Segment Open
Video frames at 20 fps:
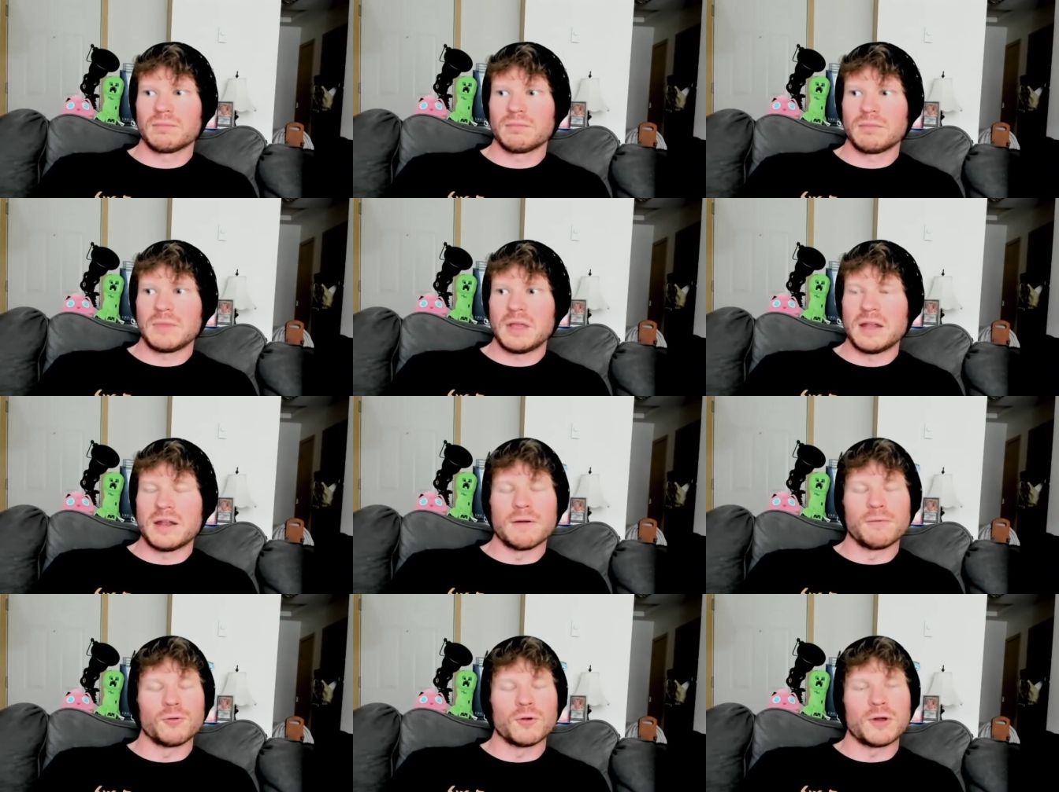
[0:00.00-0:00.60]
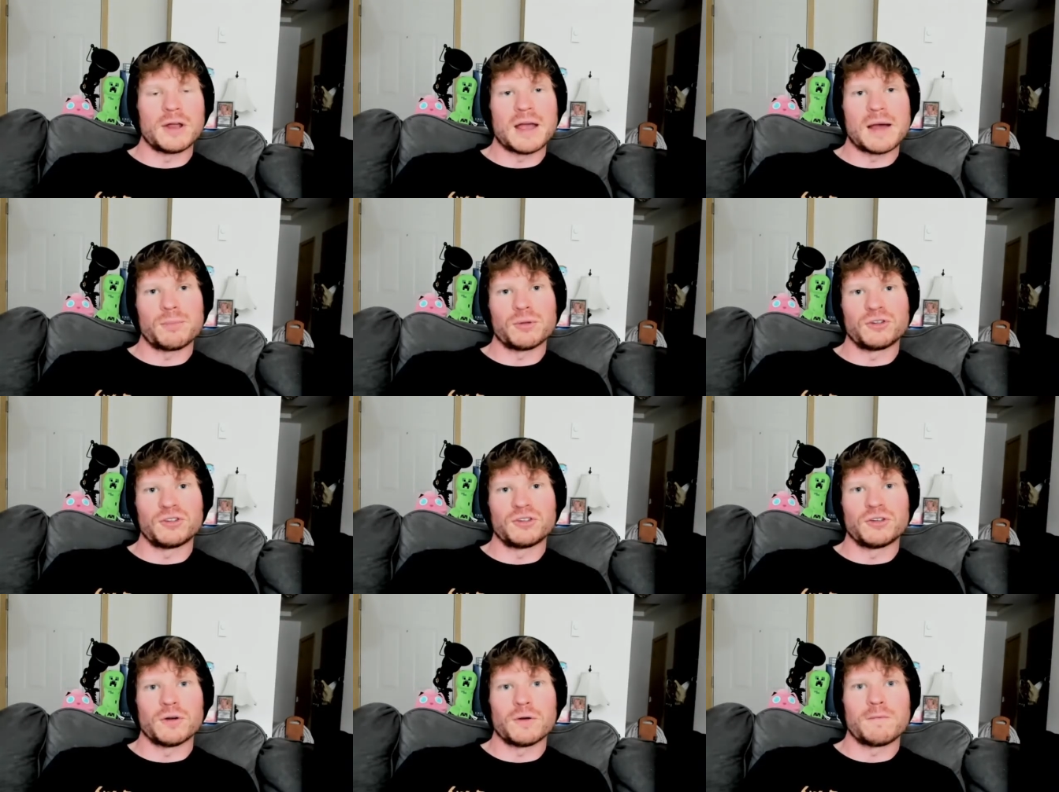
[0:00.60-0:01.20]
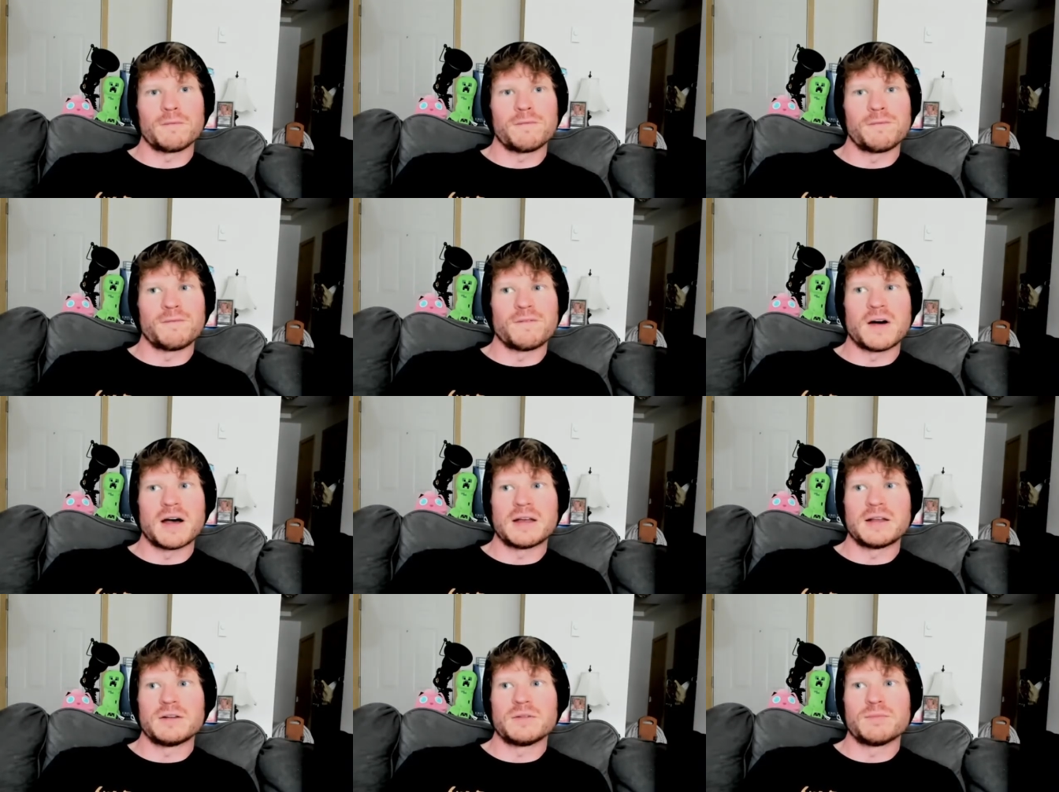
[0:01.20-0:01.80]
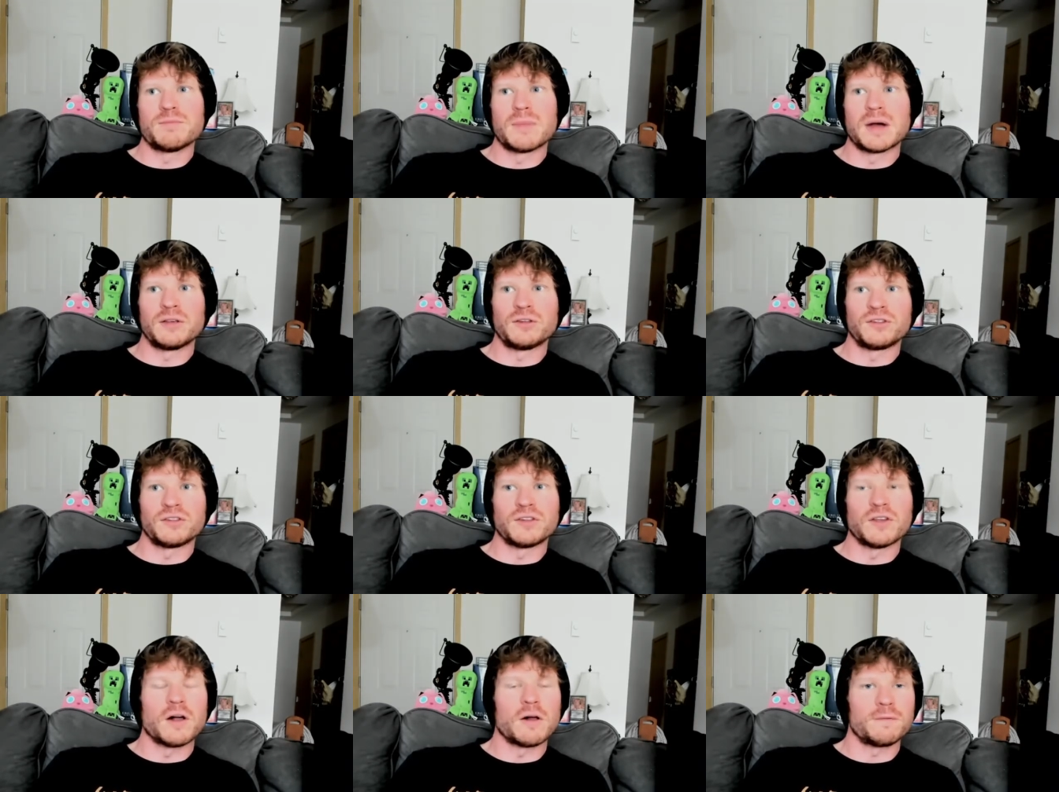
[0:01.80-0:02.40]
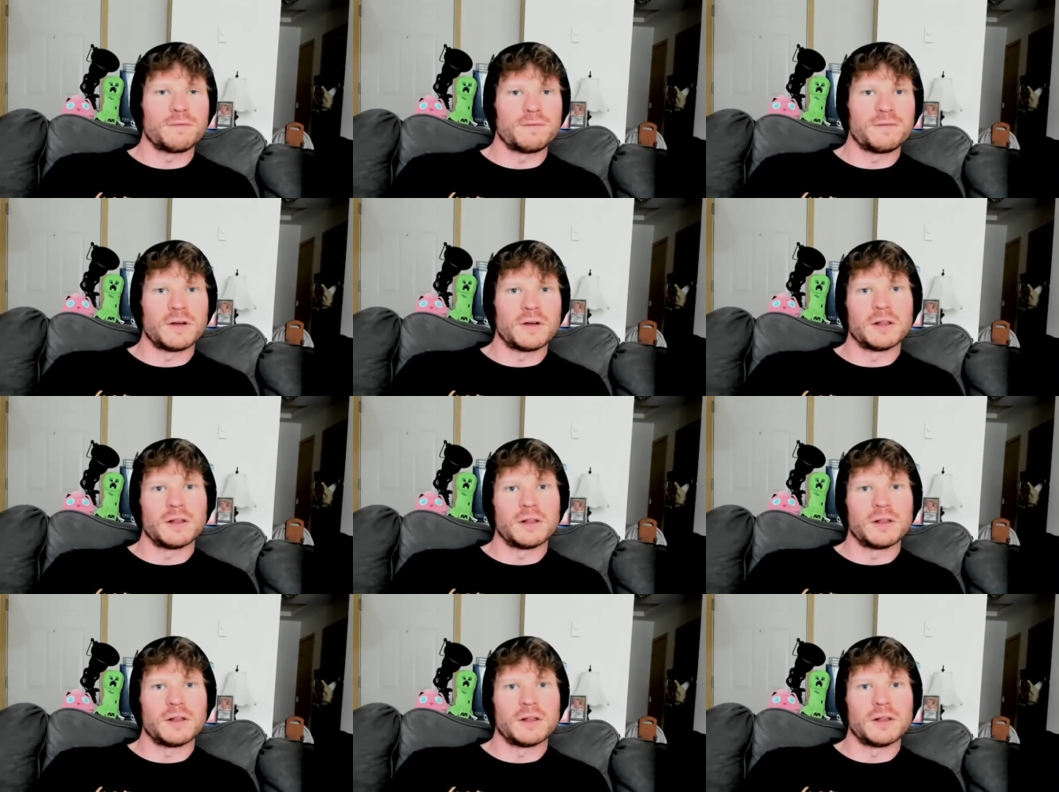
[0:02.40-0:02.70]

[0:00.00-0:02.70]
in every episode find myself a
Segment Closed
Segment Open
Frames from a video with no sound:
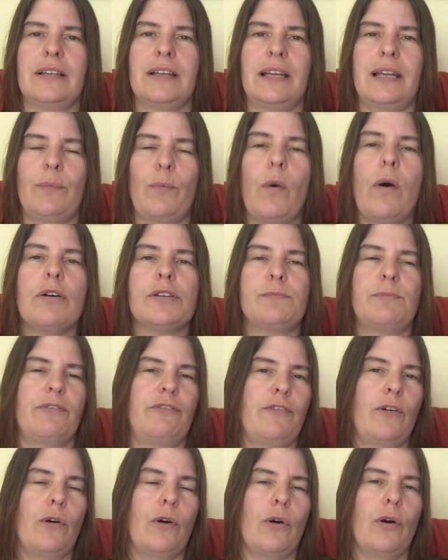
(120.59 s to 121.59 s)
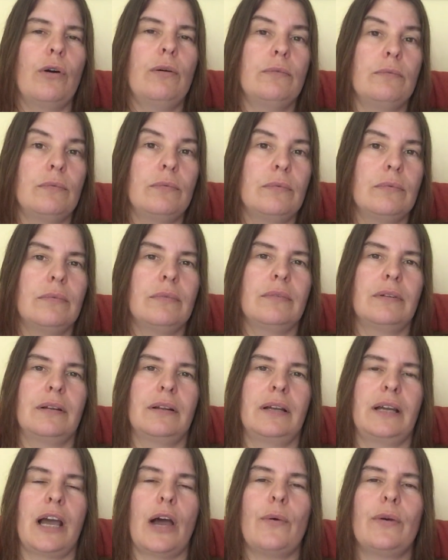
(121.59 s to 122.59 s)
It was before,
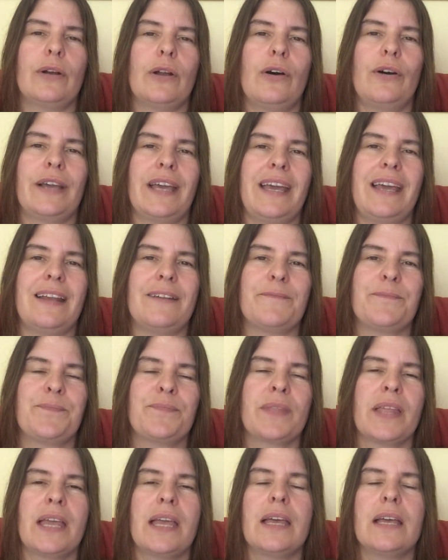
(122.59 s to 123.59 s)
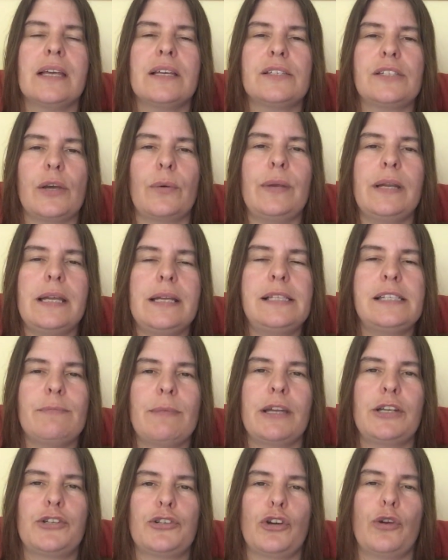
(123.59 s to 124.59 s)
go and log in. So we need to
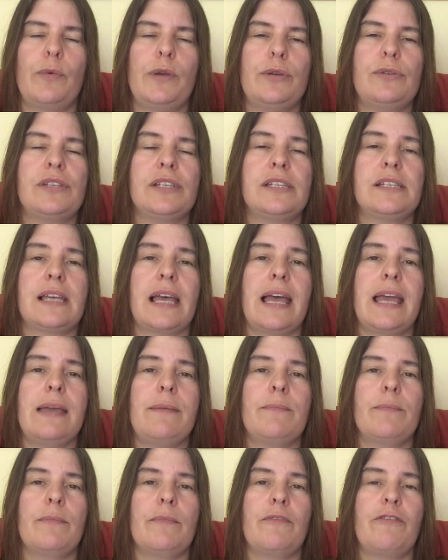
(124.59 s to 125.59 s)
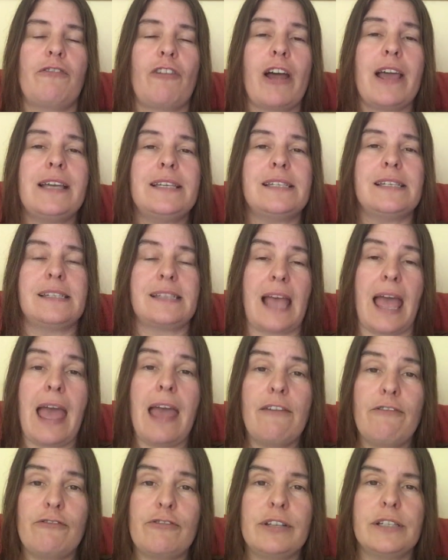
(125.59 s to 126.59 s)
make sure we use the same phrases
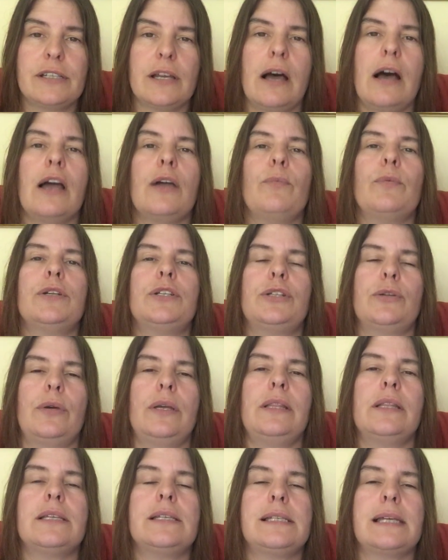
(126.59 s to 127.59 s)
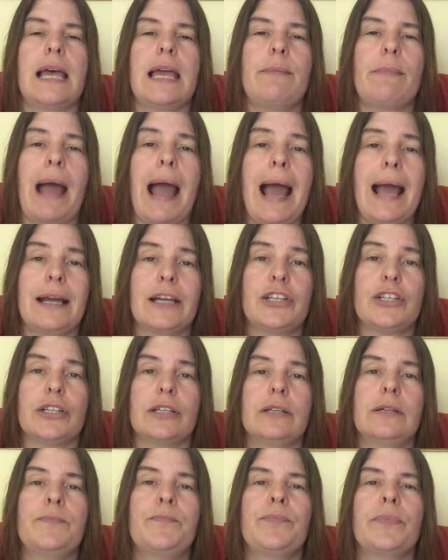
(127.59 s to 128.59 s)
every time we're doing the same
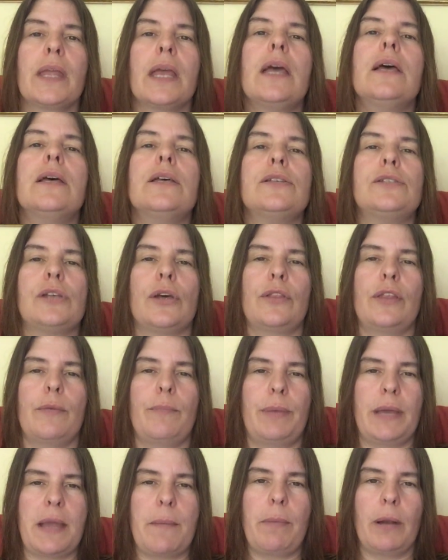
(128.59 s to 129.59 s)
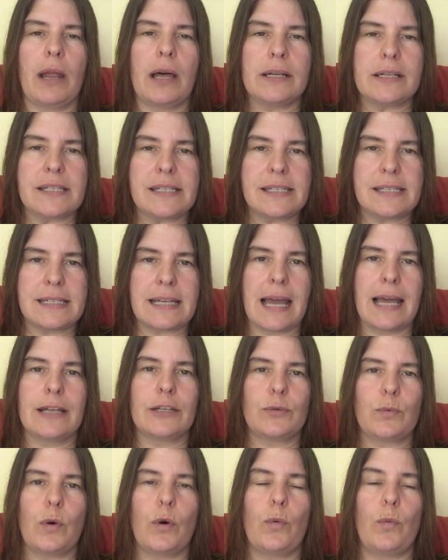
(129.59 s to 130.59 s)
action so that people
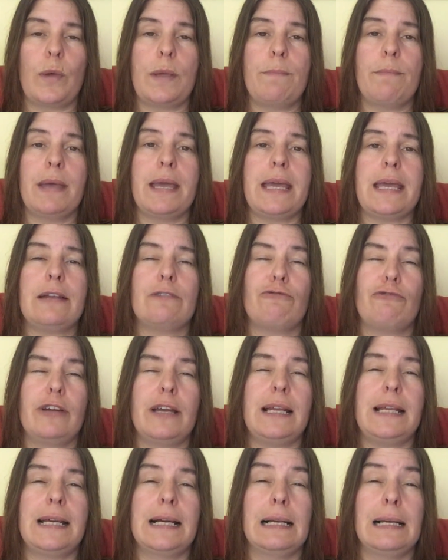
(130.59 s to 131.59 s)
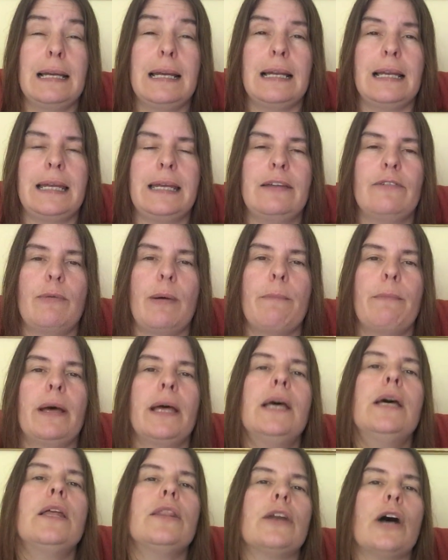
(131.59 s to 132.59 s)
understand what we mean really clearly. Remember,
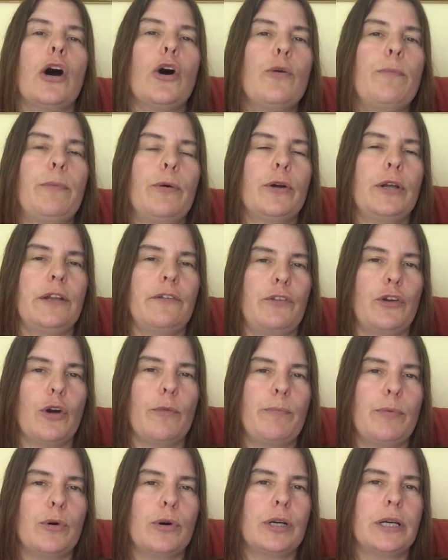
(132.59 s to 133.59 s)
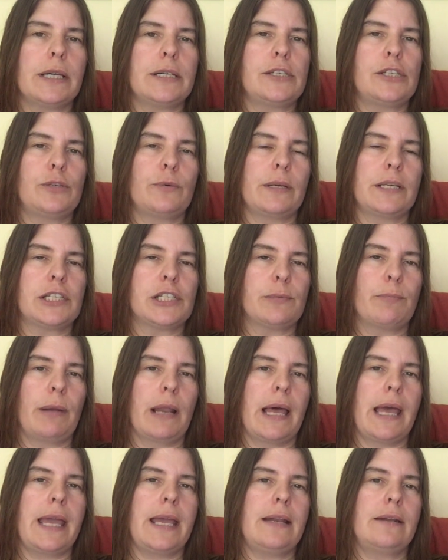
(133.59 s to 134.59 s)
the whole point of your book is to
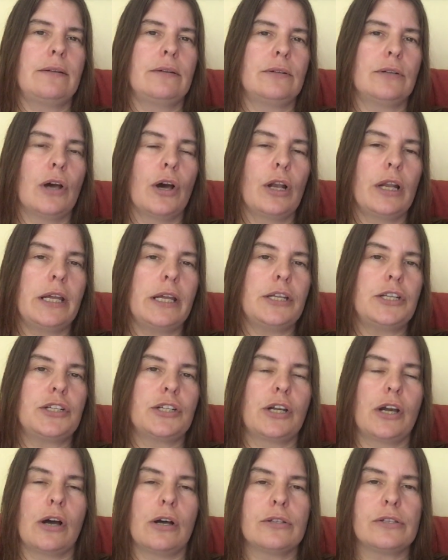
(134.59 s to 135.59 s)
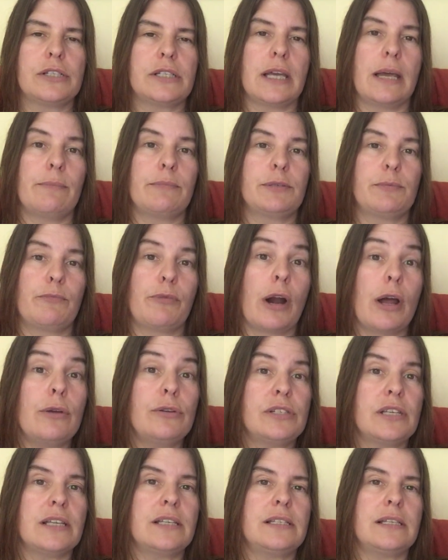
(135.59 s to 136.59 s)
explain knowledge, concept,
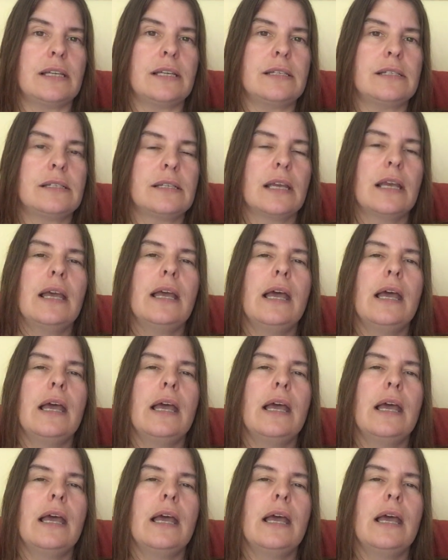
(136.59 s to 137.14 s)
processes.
Segment Closed
Segment Open
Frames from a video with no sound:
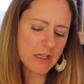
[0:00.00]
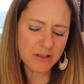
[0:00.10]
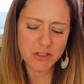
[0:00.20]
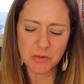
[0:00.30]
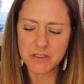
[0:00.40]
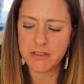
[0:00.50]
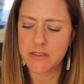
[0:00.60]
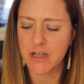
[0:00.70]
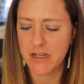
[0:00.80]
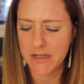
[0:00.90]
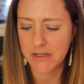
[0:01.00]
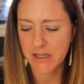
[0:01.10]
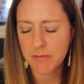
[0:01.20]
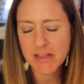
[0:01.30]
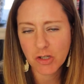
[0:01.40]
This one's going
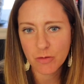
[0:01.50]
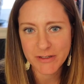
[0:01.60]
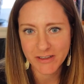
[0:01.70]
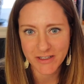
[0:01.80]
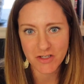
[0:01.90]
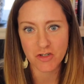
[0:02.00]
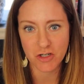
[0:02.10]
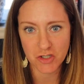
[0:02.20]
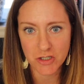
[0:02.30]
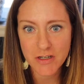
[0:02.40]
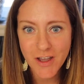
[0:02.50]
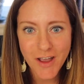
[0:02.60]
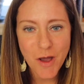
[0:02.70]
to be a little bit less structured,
Segment Closed
§ REQUIREMENT: Would you output the lines above from the line holding "(122.59 s to 123.59 s)" up to and including the line holding "(134.59 s to 135.59 s)", exactly and only those, with no pictures?

§ TASK RESPONSE:
(122.59 s to 123.59 s)
(123.59 s to 124.59 s)
go and log in. So we need to
(124.59 s to 125.59 s)
(125.59 s to 126.59 s)
make sure we use the same phrases
(126.59 s to 127.59 s)
(127.59 s to 128.59 s)
every time we're doing the same
(128.59 s to 129.59 s)
(129.59 s to 130.59 s)
action so that people
(130.59 s to 131.59 s)
(131.59 s to 132.59 s)
understand what we mean really clearly. Remember,
(132.59 s to 133.59 s)
(133.59 s to 134.59 s)
the whole point of your book is to
(134.59 s to 135.59 s)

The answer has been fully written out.